[Stored data]
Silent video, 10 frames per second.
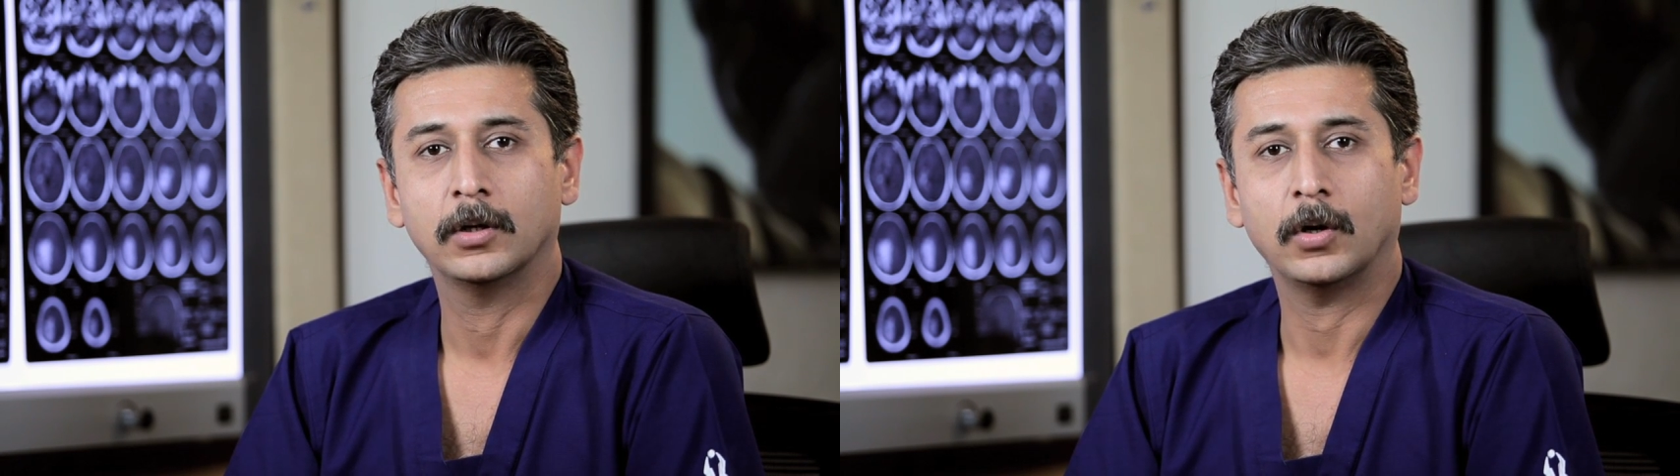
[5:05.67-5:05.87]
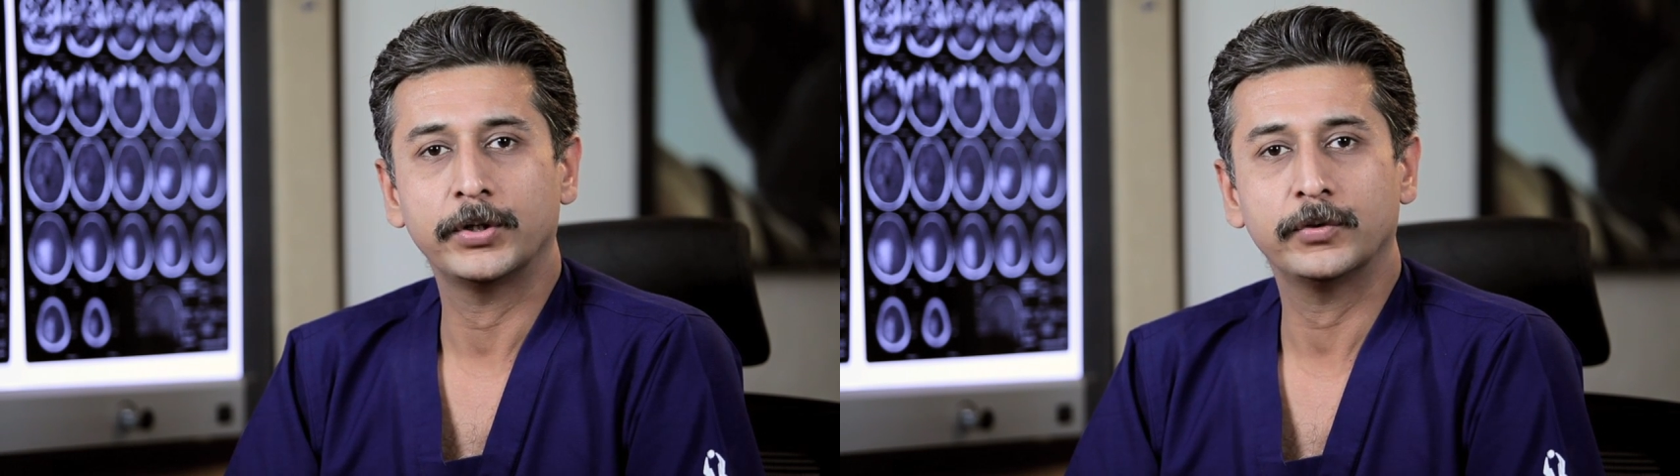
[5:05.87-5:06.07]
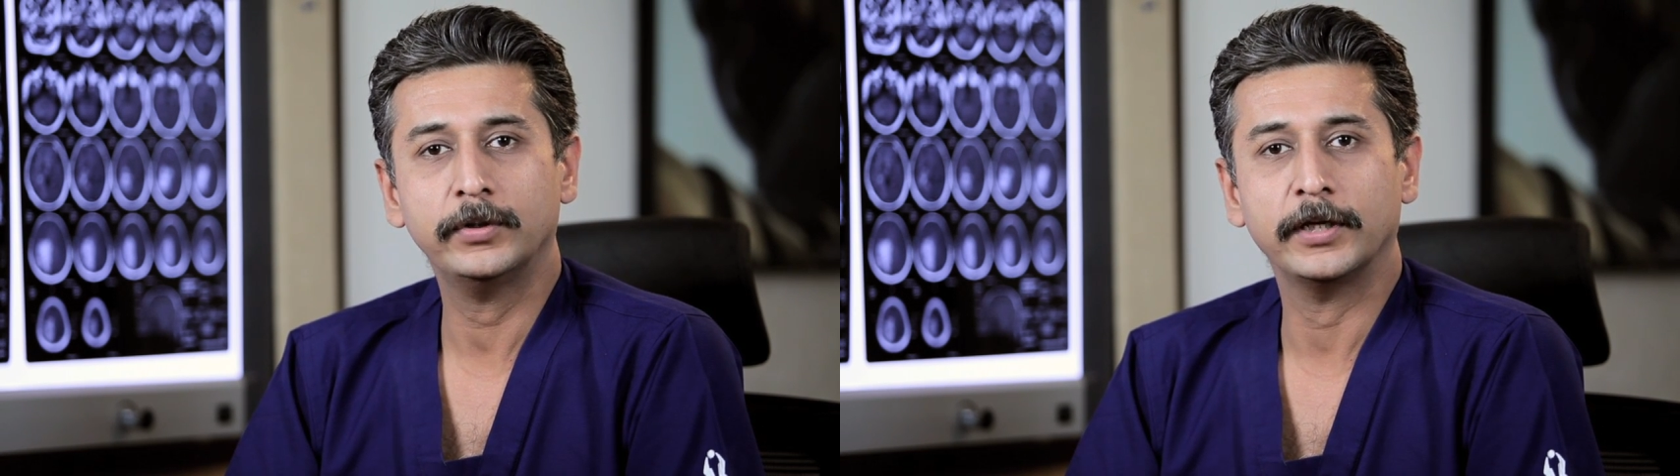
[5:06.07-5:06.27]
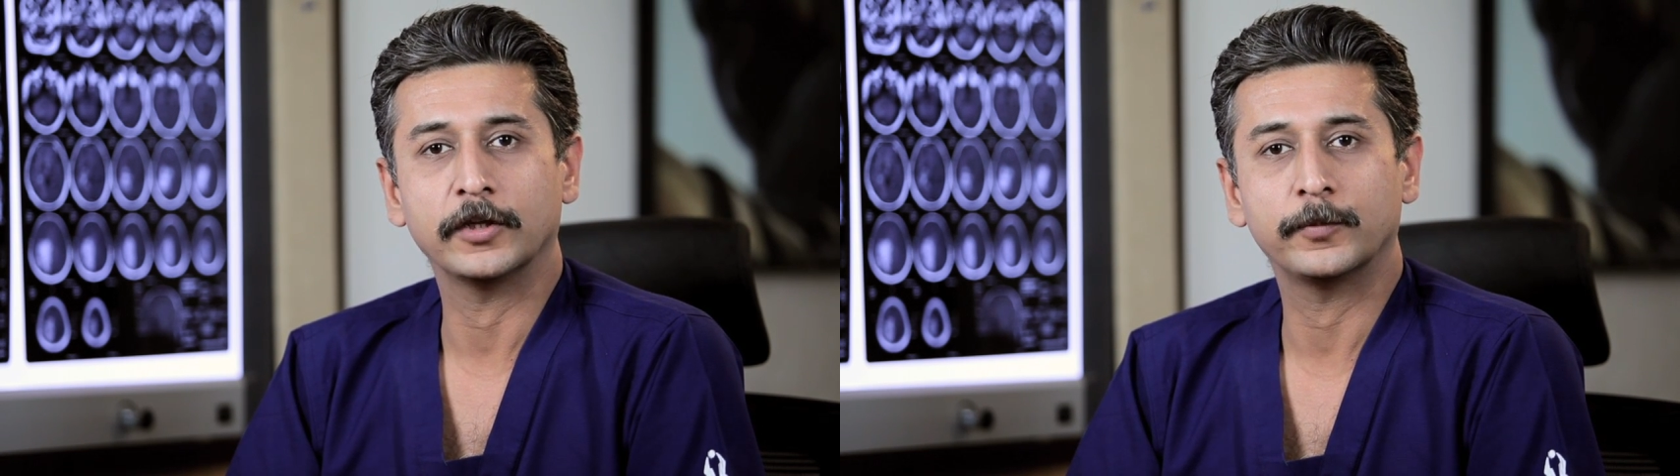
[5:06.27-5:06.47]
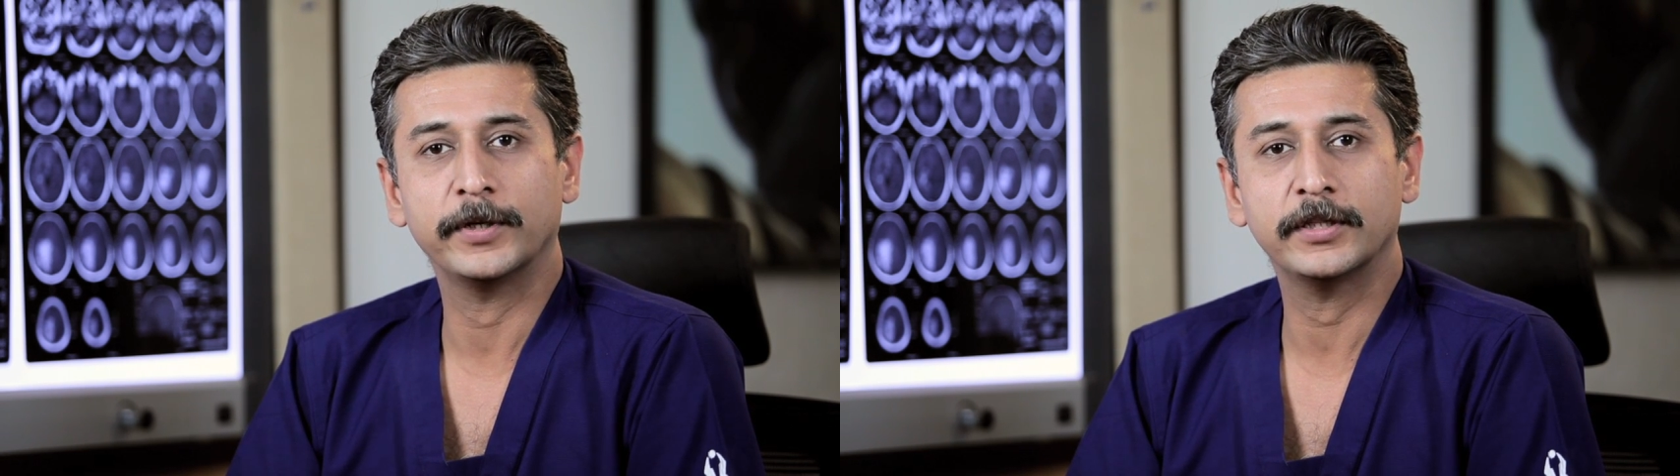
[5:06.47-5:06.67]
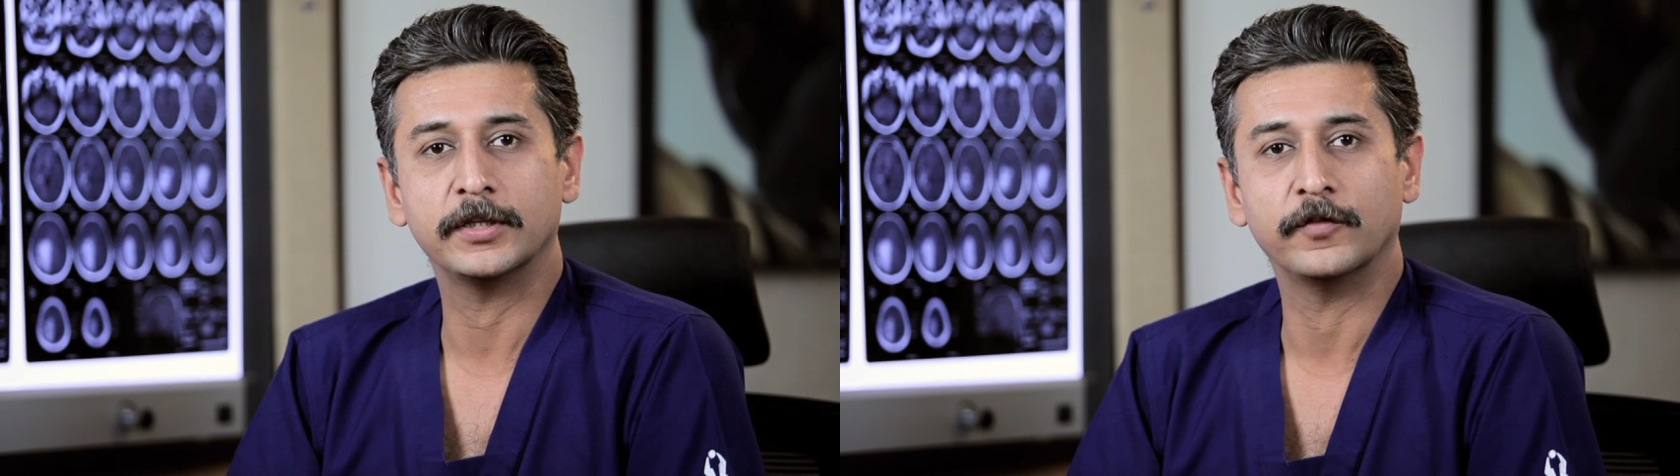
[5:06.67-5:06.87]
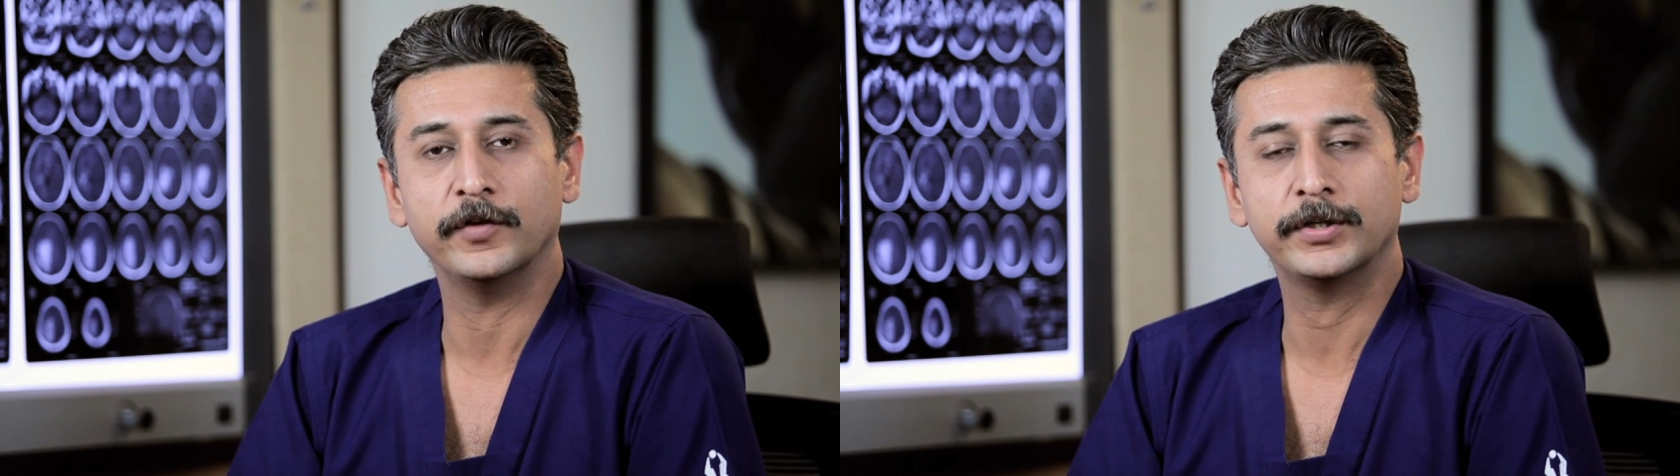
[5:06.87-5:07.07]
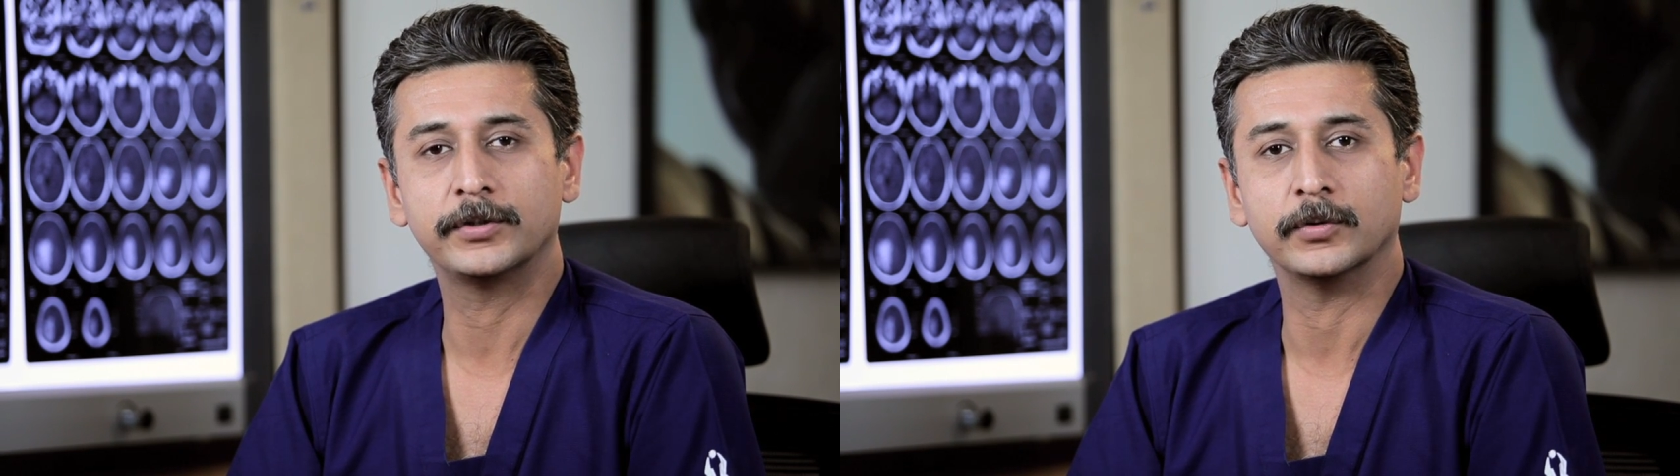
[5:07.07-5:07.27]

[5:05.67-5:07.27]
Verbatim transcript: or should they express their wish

• _Exercise instructions_: Please output the lines from the line that contains "[5:06.27-5:06.47]" through the end of the records, both ends included, exactly and with no pictures.

• _Written reply_:
[5:06.27-5:06.47]
[5:06.47-5:06.67]
[5:06.67-5:06.87]
[5:06.87-5:07.07]
[5:07.07-5:07.27]

[5:05.67-5:07.27]
Verbatim transcript: or should they express their wish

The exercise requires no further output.